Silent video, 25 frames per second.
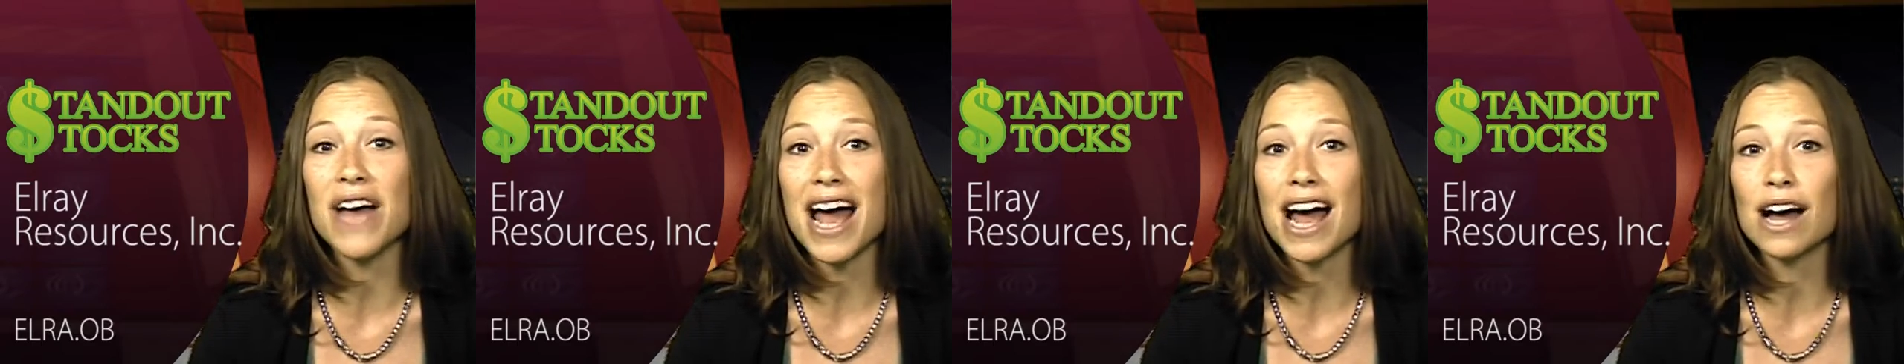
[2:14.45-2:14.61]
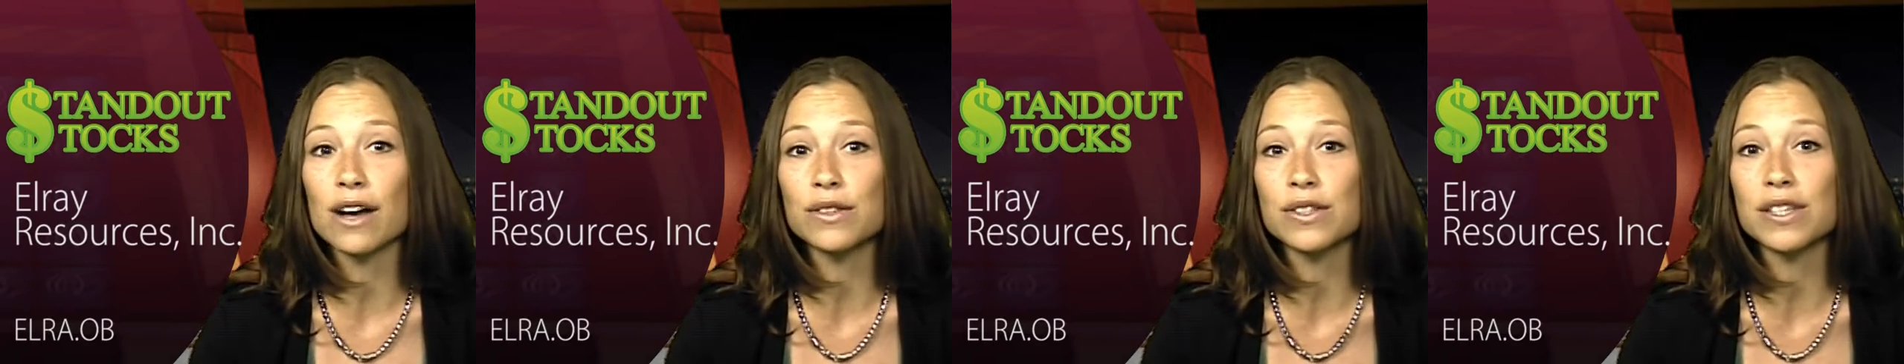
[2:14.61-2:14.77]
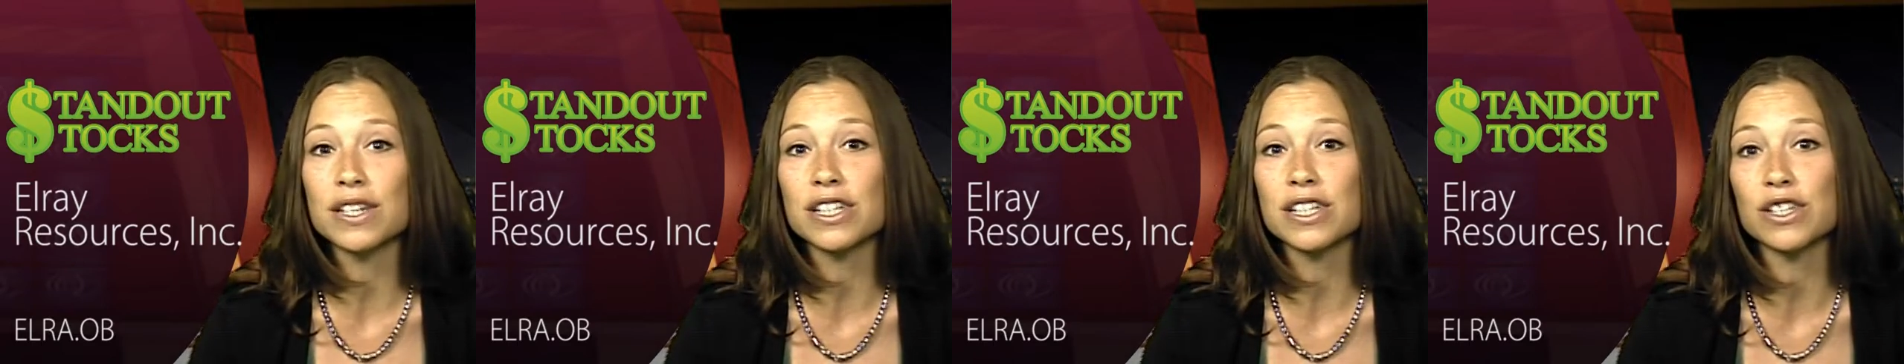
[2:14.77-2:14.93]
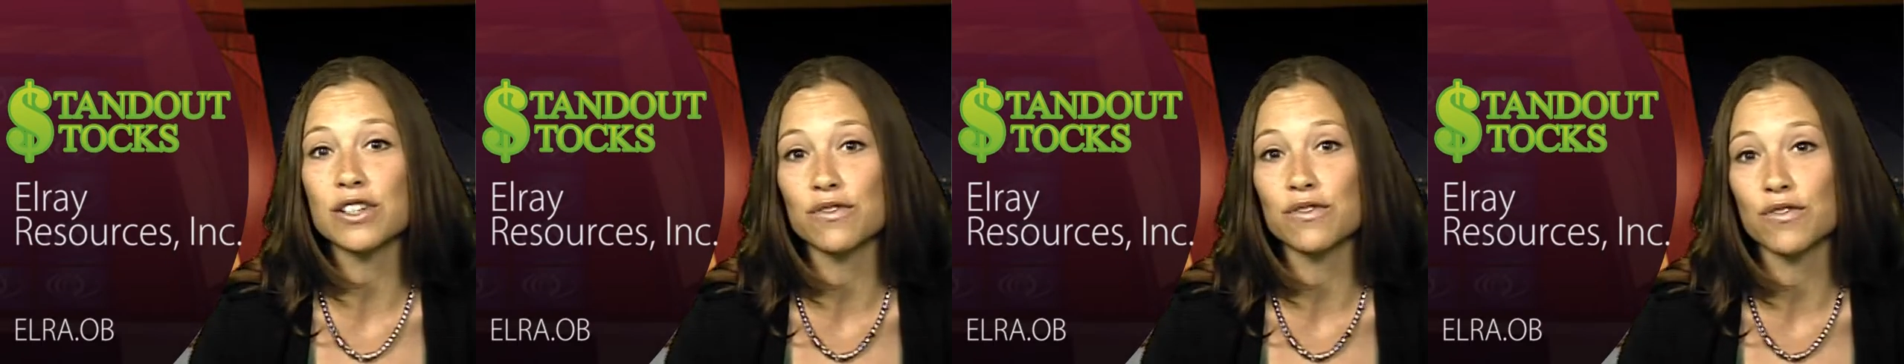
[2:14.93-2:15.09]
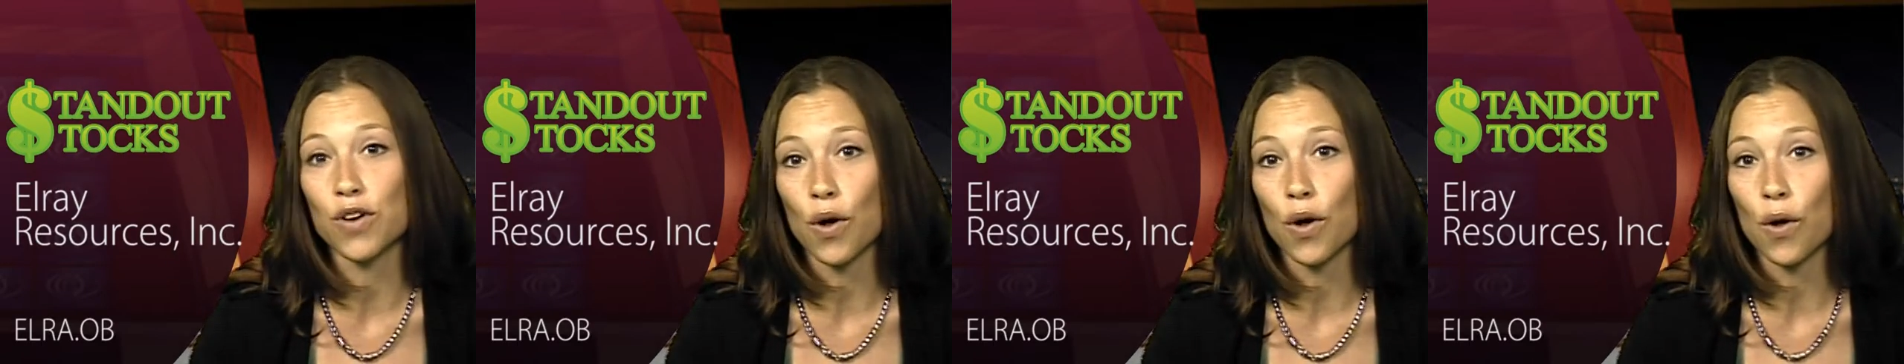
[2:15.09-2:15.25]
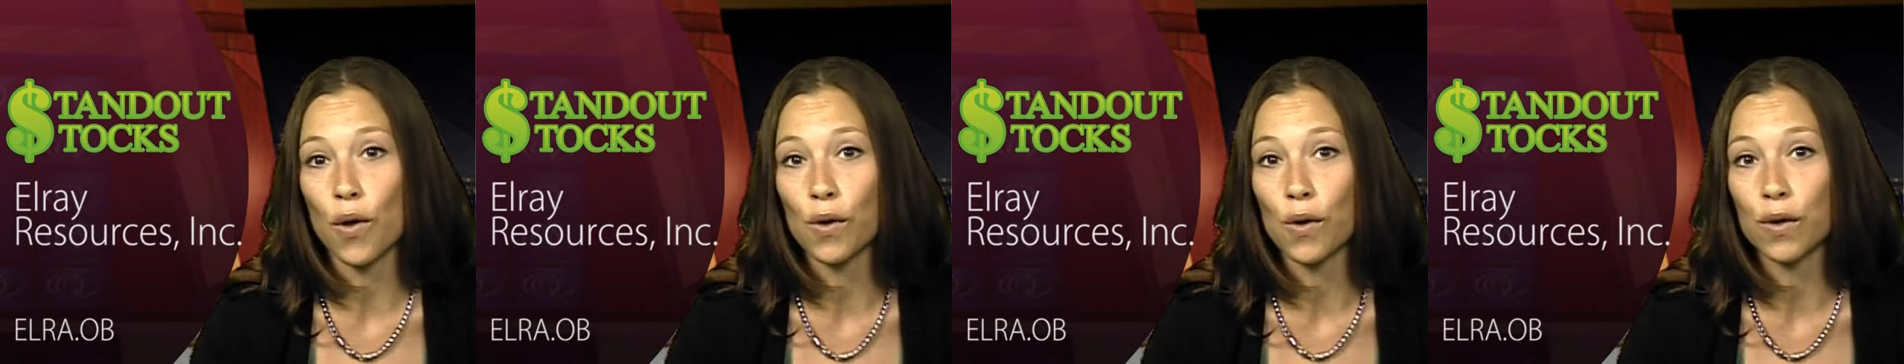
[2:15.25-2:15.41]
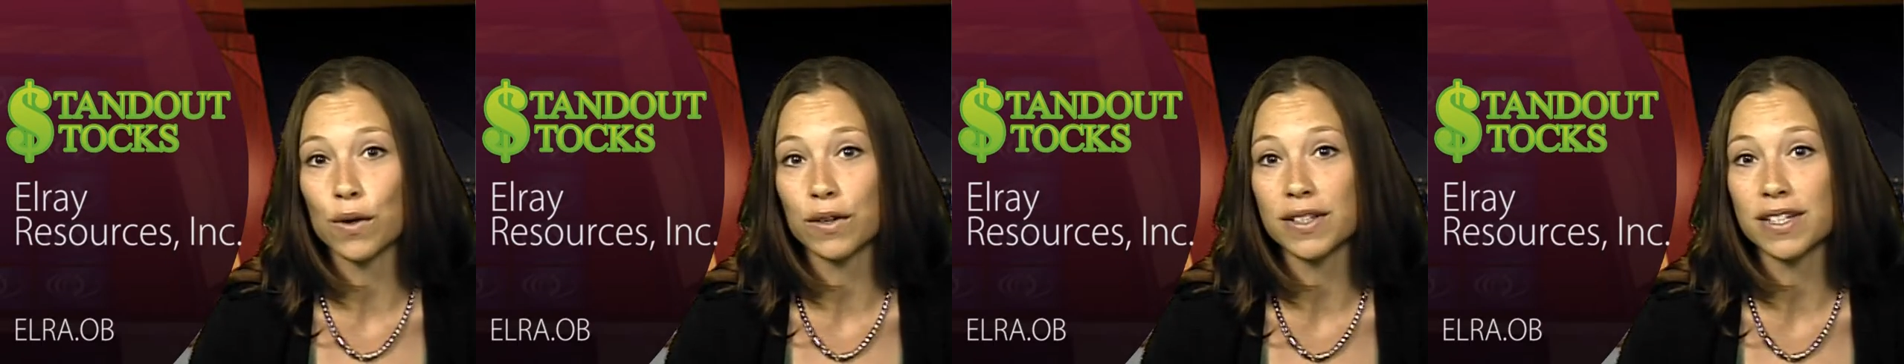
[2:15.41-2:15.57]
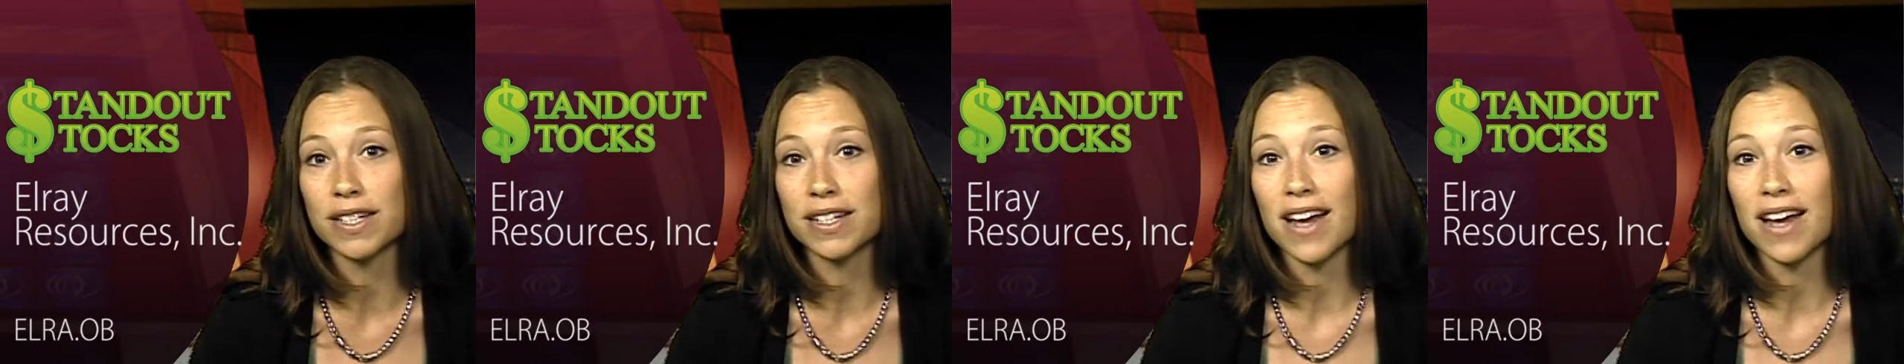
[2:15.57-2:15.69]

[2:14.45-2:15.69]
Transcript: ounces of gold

····················

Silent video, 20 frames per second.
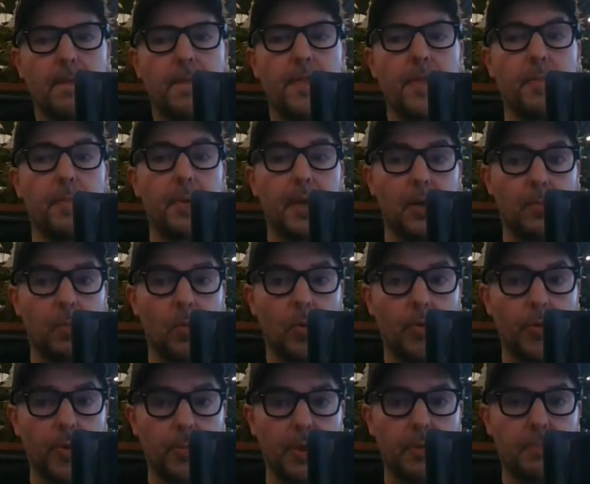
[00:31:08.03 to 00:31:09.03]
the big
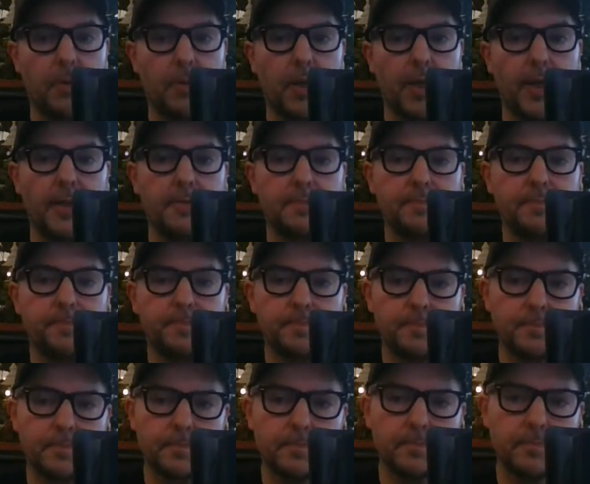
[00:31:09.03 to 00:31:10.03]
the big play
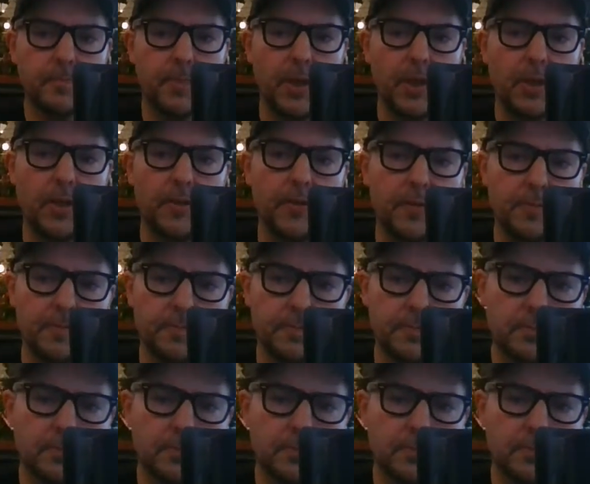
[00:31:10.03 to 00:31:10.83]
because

····················

> **Brief**
Everything above from the line that has "[2:15.25-2:15.41]" down to the line that has "Transcript: ounces of gold" should be output exactly, with both of those lines included. Leave the pictures behind.

> **Exercise answer**
[2:15.25-2:15.41]
[2:15.41-2:15.57]
[2:15.57-2:15.69]

[2:14.45-2:15.69]
Transcript: ounces of gold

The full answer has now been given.